Two fresh new KC barbecue festivals point the way forward

Birria tacos at Harp Barbecue festival / Photo by Jeremey Theron Kirby

Brian Wahby was in Tennessee, at one of the nation’s top barbecue festivals, when he had a realization.

Wahby, who owns the company behind the recent KC BBQ Festival at Arrowhead, had been having a grand old time in the VIP section, where the brisket was sliced thick and juicy out of the butcher paper and fine Tennessee whiskey flowed like water.

“For some reason I wandered out of the VIP area, to the general admission area, and this woman walks up to me and says, ‘There’s not much going on out here, how do I get back there?’ and I told her I didn’t really know what she could do to get that experience,” he says.

That stuck with Wahby, who owns Eximus Productions, the company that throws St. Louis’s Soulard Mardi Gras festival.

Photo by Jeremey Theron Kirby

“If you’re in the VIP section, back with the pitmasters and sponsors, some of these barbecue festivals are an amazing time,” he says. “But if you’re just a regular person who shows up, it’s not necessarily a great experience.” It’s something I’ve been thinking about since attending my first fest, about fifteen years ago now. I complained about it bitterly in a blog post, and was invited (“invited” might not be exactly the right word) to compete at another event in the area. That was a lot more fun—these festivals are a totally different deal when you’re behind the proverbial velvet rope.

That’s a dynamic that should and will change in the Insta era, where more people approach sampling with a food critic’s zeal. After a year off, there seems to be renewed energy behind changing the dynamic at these festivals so that the great food isn’t reserved for VIPs, fellow competitors and the judges table, but is sold and served to regular folks, too.
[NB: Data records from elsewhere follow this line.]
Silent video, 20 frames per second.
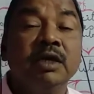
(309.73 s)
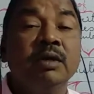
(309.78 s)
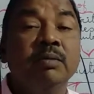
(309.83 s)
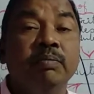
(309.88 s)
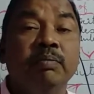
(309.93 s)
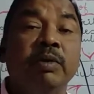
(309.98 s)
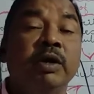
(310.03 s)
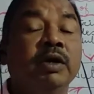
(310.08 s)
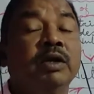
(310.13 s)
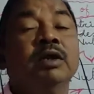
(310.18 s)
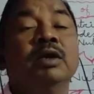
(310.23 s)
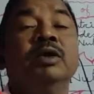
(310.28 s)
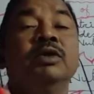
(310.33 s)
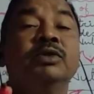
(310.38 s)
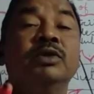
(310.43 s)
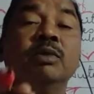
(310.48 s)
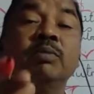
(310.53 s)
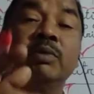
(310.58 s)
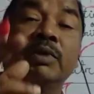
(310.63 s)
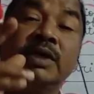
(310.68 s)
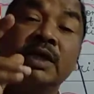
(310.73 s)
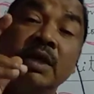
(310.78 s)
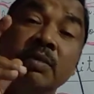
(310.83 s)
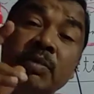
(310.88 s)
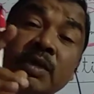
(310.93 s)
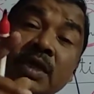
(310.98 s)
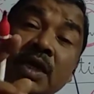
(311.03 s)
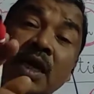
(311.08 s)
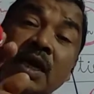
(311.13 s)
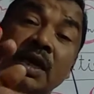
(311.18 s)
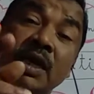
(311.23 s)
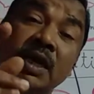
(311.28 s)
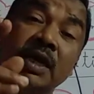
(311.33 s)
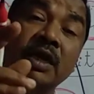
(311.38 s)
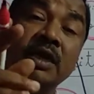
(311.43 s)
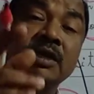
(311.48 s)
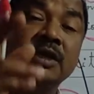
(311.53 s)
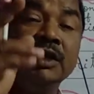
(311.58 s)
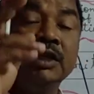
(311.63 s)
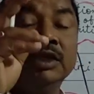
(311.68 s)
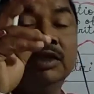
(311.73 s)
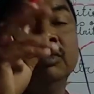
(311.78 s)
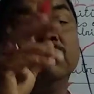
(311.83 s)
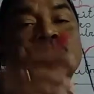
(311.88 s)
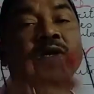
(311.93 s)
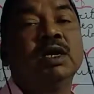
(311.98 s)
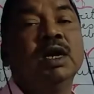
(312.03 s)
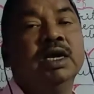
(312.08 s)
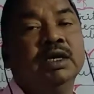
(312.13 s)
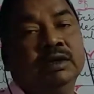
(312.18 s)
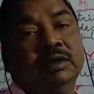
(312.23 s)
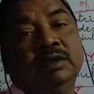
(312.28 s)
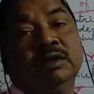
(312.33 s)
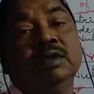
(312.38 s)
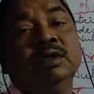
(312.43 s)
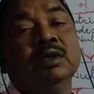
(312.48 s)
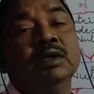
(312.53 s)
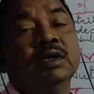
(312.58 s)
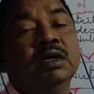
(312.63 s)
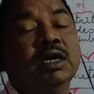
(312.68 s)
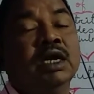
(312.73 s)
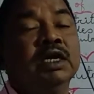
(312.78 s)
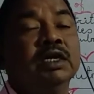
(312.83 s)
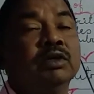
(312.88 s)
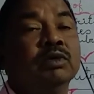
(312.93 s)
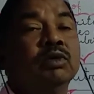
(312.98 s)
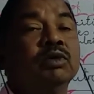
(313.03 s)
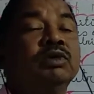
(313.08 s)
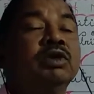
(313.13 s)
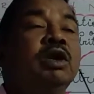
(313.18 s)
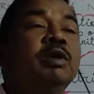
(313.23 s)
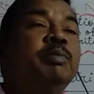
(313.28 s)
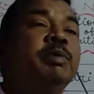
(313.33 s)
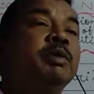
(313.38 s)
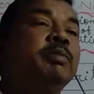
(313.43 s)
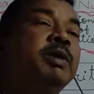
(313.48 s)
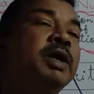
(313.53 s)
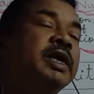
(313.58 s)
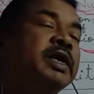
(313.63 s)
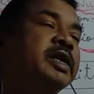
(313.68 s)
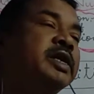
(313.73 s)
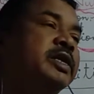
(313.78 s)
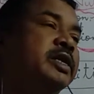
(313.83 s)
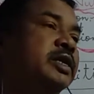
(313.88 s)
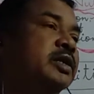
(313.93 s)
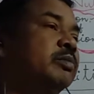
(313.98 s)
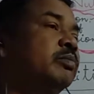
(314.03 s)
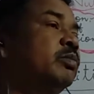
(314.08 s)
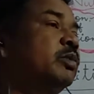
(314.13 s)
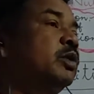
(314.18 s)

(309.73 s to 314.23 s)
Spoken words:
but some chemical energy is utilized, like your sulfur bacteria.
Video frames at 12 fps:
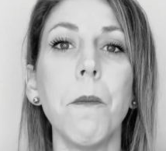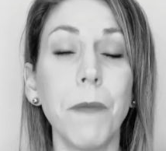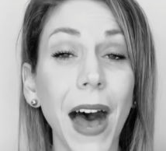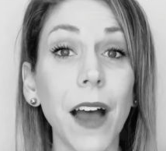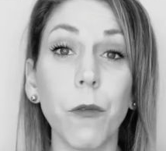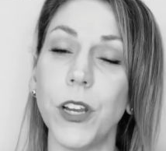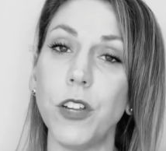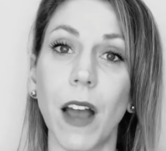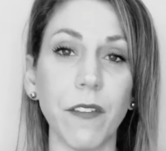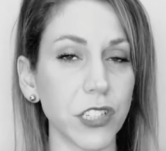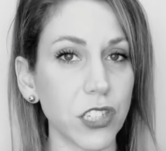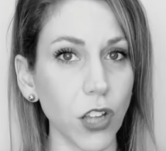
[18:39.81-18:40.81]
But when you
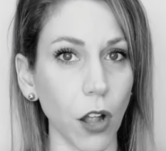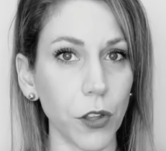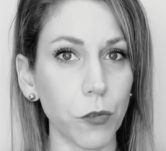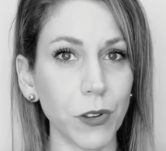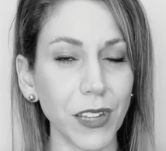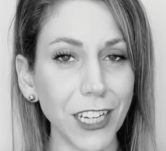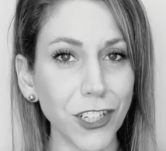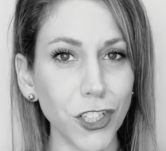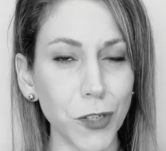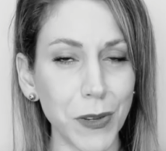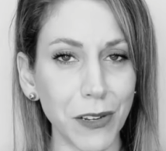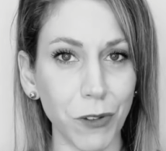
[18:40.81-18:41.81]
have a solid
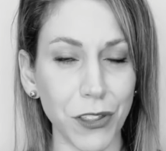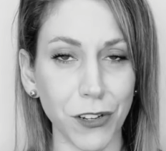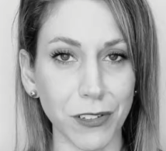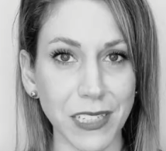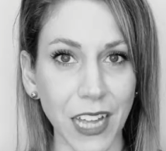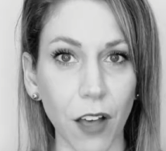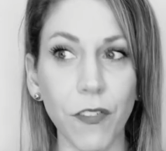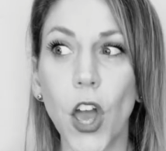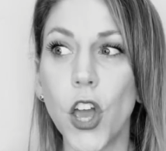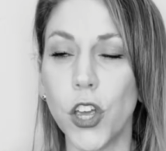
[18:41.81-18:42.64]
relationship with yourself,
Wahby’s festival drew a decent crowd in its first year and featured some absolutely outstanding ‘cue from locals (Todd Johns of Plowboys helped program the event and smoked up some buffalo) and visiting Texans (all hail Black’s of Lockhart and 2M of San Antonio). If you’re a regular Joe with forty bucks, a couple buddies wanting to drink a few cold ones and split up some brisket, it’s where I’d send you next year.

Photo by Jeremey Theron Kirby

And that wasn’t even my favorite new BBQ barbecue festival of the summer. Tyler Harp has been pushing to upgrade the familiar in Kansas City ‘cue since starting his Saturday pop-ups in 2019. Two years ago, when we did our biennial ranking of the cities best barbecue, he came out on top—and it seems like most media and onlookers have come to agree, with PR people, influencer types and investors attempting to brand it as “craft barbecue.”
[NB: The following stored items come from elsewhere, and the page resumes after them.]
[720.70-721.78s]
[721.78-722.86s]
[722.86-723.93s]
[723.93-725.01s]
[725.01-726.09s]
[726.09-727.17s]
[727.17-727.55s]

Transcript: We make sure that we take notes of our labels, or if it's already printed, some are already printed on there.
Harp’s inaugural festival, which he threw at a farmers market pavilion in downtown Independence, just blocks from where he grew up, drew many of the best new pitmasters in the city, plus some world-class out-of-towners. Harp teamed up with Joseph Quellar of JQ’s Tex Mex BBQ of Houston to do birria tacos—they have been called the best tacos in the country, and I’m not in position to disagree. Other best bites were the brisket torta from the new Sunbird Barbecue of Longview, Texas, and the sausage from Fox and Pearl chef Vaughn Good.

It was an amazing night in Independence, and everyone I talked to walked away blown away by the quality of the dishes served (the $150 ticket for charity included bites from a dozen-plus places plus “two” beers). The goal, Harp says, was to “showcase the evolution of KC BBQ during the last two years,” which many have missed because of the pandemic. And, indeed, even as somebody who has been immersed in it, seeing it all in one place left a strong impression. I walked out of the event both stuffed with brisket and duly impressed with how much things have evolved recently.

Kansas City is a place where the old guard dies hard, of course, and I don’t expect to see the competition fests take down their tents anytime soon, but these new consumer-focused festivals are coming on like a summer storm.